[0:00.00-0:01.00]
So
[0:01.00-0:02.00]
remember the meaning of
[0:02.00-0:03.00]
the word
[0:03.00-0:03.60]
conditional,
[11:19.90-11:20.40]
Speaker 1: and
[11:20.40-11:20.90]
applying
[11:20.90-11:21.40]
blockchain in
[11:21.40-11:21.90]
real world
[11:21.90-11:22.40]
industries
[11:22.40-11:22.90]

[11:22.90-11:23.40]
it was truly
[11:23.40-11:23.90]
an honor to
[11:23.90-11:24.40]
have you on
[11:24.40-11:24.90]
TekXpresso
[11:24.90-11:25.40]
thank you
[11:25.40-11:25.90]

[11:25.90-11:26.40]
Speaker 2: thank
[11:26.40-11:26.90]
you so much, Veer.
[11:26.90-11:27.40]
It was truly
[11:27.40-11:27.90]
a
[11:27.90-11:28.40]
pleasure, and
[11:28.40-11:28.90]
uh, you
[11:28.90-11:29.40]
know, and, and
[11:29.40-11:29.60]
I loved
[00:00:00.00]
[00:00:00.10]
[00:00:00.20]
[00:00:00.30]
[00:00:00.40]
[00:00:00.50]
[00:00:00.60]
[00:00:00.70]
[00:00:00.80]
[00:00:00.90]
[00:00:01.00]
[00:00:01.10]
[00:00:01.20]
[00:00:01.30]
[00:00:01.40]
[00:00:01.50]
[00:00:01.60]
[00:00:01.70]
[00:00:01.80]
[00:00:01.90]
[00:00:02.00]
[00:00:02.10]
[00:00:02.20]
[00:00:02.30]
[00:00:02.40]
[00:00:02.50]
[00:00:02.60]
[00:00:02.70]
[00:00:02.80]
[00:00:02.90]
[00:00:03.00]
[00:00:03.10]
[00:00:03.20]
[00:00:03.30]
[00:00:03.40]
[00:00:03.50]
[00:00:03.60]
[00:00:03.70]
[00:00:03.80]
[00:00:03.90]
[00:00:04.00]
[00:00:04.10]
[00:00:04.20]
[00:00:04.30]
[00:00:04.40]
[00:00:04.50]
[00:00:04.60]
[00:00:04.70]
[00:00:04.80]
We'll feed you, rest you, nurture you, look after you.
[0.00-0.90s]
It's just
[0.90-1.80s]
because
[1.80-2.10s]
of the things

··········

REQUIREMENT: Repeat each entry above exactly as it appears.

TASK RESULT:
[0:00.00-0:01.00]
So
[0:01.00-0:02.00]
remember the meaning of
[0:02.00-0:03.00]
the word
[0:03.00-0:03.60]
conditional,
[11:19.90-11:20.40]
Speaker 1: and
[11:20.40-11:20.90]
applying
[11:20.90-11:21.40]
blockchain in
[11:21.40-11:21.90]
real world
[11:21.90-11:22.40]
industries
[11:22.40-11:22.90]

[11:22.90-11:23.40]
it was truly
[11:23.40-11:23.90]
an honor to
[11:23.90-11:24.40]
have you on
[11:24.40-11:24.90]
TekXpresso
[11:24.90-11:25.40]
thank you
[11:25.40-11:25.90]

[11:25.90-11:26.40]
Speaker 2: thank
[11:26.40-11:26.90]
you so much, Veer.
[11:26.90-11:27.40]
It was truly
[11:27.40-11:27.90]
a
[11:27.90-11:28.40]
pleasure, and
[11:28.40-11:28.90]
uh, you
[11:28.90-11:29.40]
know, and, and
[11:29.40-11:29.60]
I loved
[00:00:00.00]
[00:00:00.10]
[00:00:00.20]
[00:00:00.30]
[00:00:00.40]
[00:00:00.50]
[00:00:00.60]
[00:00:00.70]
[00:00:00.80]
[00:00:00.90]
[00:00:01.00]
[00:00:01.10]
[00:00:01.20]
[00:00:01.30]
[00:00:01.40]
[00:00:01.50]
[00:00:01.60]
[00:00:01.70]
[00:00:01.80]
[00:00:01.90]
[00:00:02.00]
[00:00:02.10]
[00:00:02.20]
[00:00:02.30]
[00:00:02.40]
[00:00:02.50]
[00:00:02.60]
[00:00:02.70]
[00:00:02.80]
[00:00:02.90]
[00:00:03.00]
[00:00:03.10]
[00:00:03.20]
[00:00:03.30]
[00:00:03.40]
[00:00:03.50]
[00:00:03.60]
[00:00:03.70]
[00:00:03.80]
[00:00:03.90]
[00:00:04.00]
[00:00:04.10]
[00:00:04.20]
[00:00:04.30]
[00:00:04.40]
[00:00:04.50]
[00:00:04.60]
[00:00:04.70]
[00:00:04.80]
We'll feed you, rest you, nurture you, look after you.
[0.00-0.90s]
It's just
[0.90-1.80s]
because
[1.80-2.10s]
of the things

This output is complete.